Robert Manne hopes that individual nations can initiate a "benign domino effect" by acknowledging their own need to address these issues. It takes little intelligence to recognise these issues. But it takes a great deal of mental conceptual capacity and a great deal of moral capacity (and courage) to acknowledge the responsibility of the First World for having - perhaps inadvertently, yet nevertheless drastically - helped create the crisis, and to lead the way to solutions without saying "you first" to the Second and Third worlds. These are emotional issues: we need to feel responsible for our own welfare and that of future generations, and we need examine our own inner worlds to discern what inhibits us from taking sensible steps to avert the looming disaster.

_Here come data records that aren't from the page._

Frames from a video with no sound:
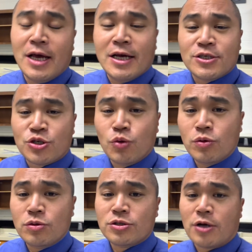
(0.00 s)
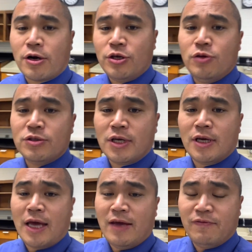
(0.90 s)
schools are
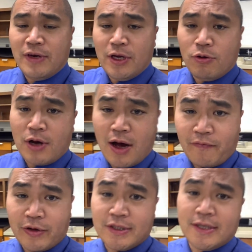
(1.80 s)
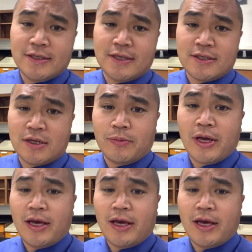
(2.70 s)
using a video conferencing system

We also need to think about the emotions which drive others to thwart the efforts of those developing solutions.
Flannery claims that Australia has a unique opportunity to lead the way. He says that as a nation so reliant upon mining the Earth's crust, we have an obligation to do so; and he hints that in Kevin Rudd and Malcolm Turnbull, we may also have the leaders with the requisite vision and courage. Robert Manne holds out hope in Rudd, too. The clock was turned back from the threatened nuclear holocaust of the Cold War era. We have to do more than hope it can happen again. We need to heed Flannery's, Manne's, Hamilton's and others' call to urgent thoughtful and rational collective action.